» **Extracted data**:

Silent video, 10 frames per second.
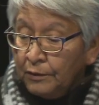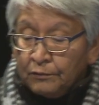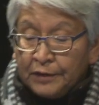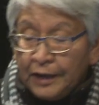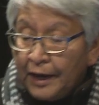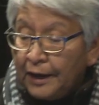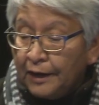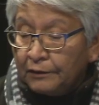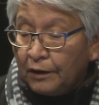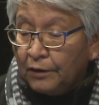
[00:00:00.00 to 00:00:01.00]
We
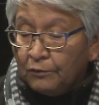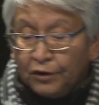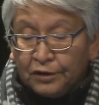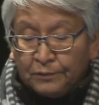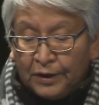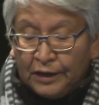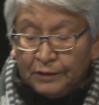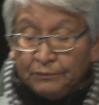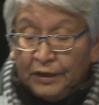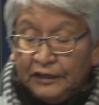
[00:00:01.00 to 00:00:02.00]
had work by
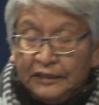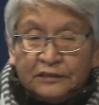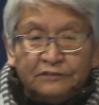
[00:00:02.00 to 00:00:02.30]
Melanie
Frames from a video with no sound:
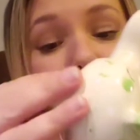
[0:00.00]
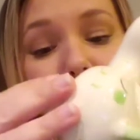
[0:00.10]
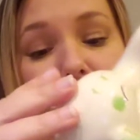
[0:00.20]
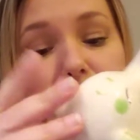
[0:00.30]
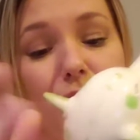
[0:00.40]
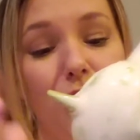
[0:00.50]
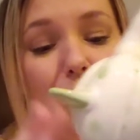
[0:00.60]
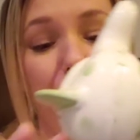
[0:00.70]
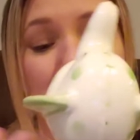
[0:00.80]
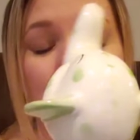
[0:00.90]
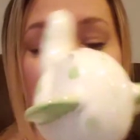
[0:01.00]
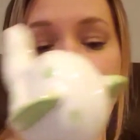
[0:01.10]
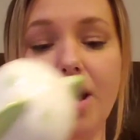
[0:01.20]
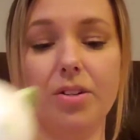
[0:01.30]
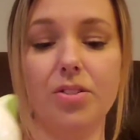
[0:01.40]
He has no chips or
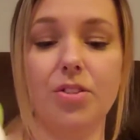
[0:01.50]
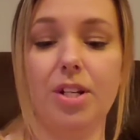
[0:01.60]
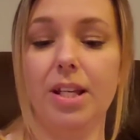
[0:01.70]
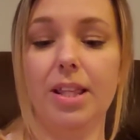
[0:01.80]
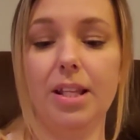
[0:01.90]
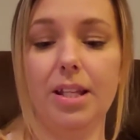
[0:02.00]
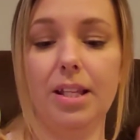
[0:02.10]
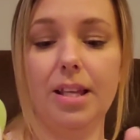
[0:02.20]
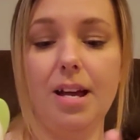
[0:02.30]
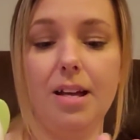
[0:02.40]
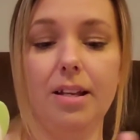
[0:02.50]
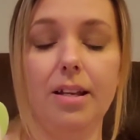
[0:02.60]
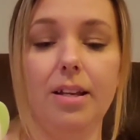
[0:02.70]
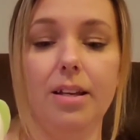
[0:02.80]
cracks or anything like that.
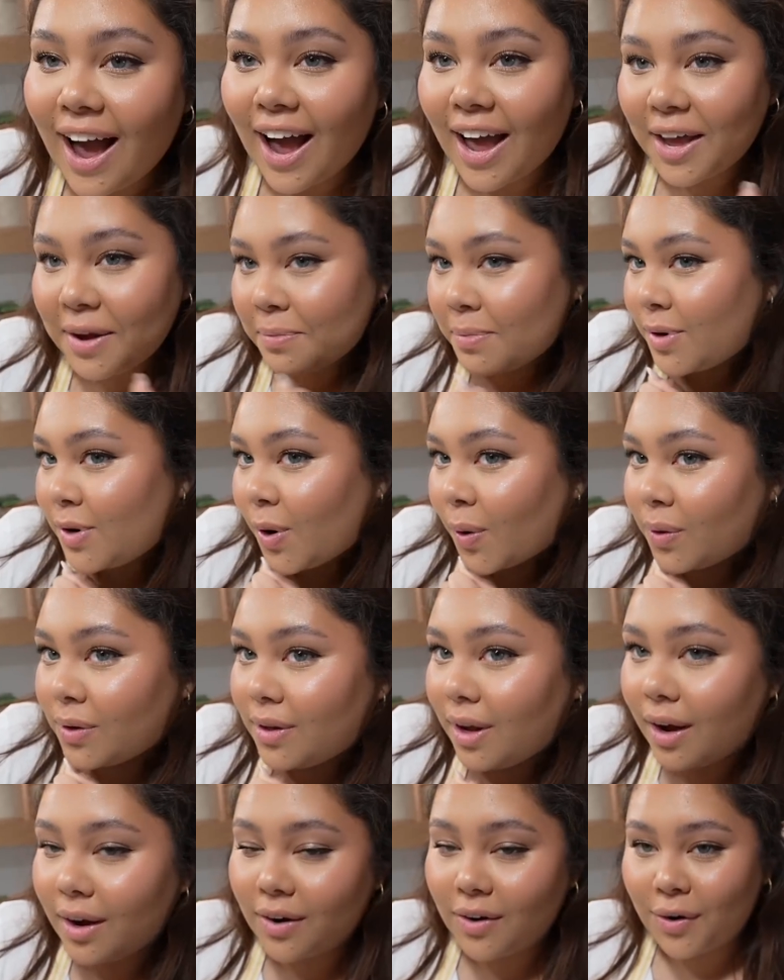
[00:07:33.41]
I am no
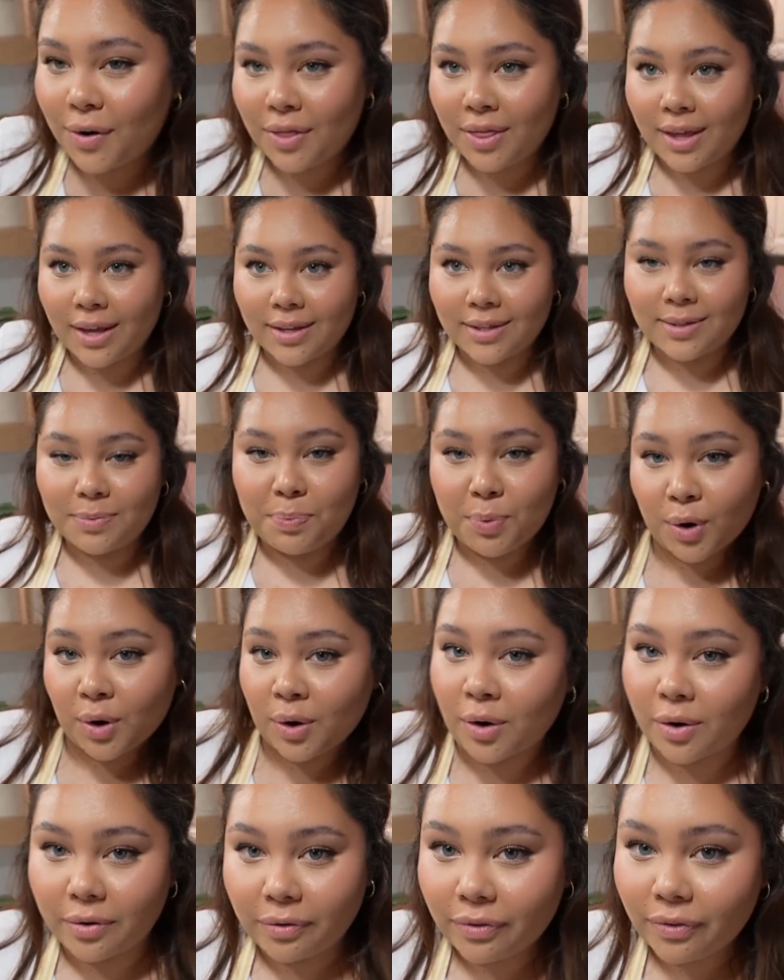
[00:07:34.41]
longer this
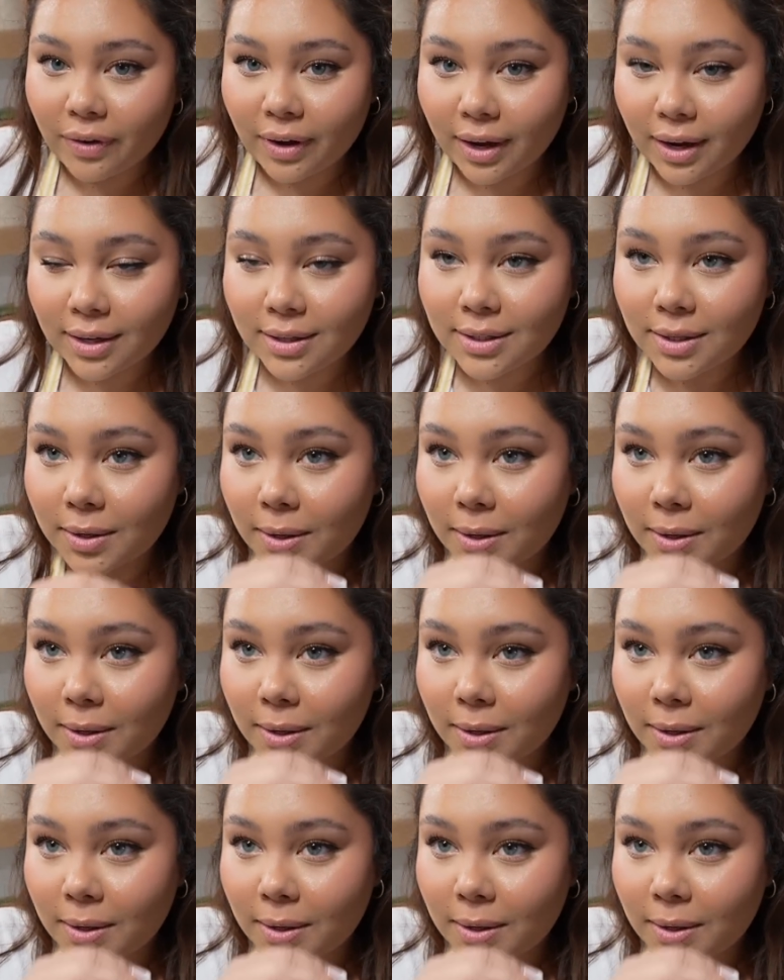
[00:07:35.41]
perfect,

» **What to produce**:
The expected output is an exact copy of the lines from the one holding "[00:00:01.00 to 00:00:02.00]" through the last line of the listing above, with the pictures omitted.

» **Reply**:
[00:00:01.00 to 00:00:02.00]
had work by
[00:00:02.00 to 00:00:02.30]
Melanie
Frames from a video with no sound:
[0:00.00]
[0:00.10]
[0:00.20]
[0:00.30]
[0:00.40]
[0:00.50]
[0:00.60]
[0:00.70]
[0:00.80]
[0:00.90]
[0:01.00]
[0:01.10]
[0:01.20]
[0:01.30]
[0:01.40]
He has no chips or
[0:01.50]
[0:01.60]
[0:01.70]
[0:01.80]
[0:01.90]
[0:02.00]
[0:02.10]
[0:02.20]
[0:02.30]
[0:02.40]
[0:02.50]
[0:02.60]
[0:02.70]
[0:02.80]
cracks or anything like that.
[00:07:33.41]
I am no
[00:07:34.41]
longer this
[00:07:35.41]
perfect,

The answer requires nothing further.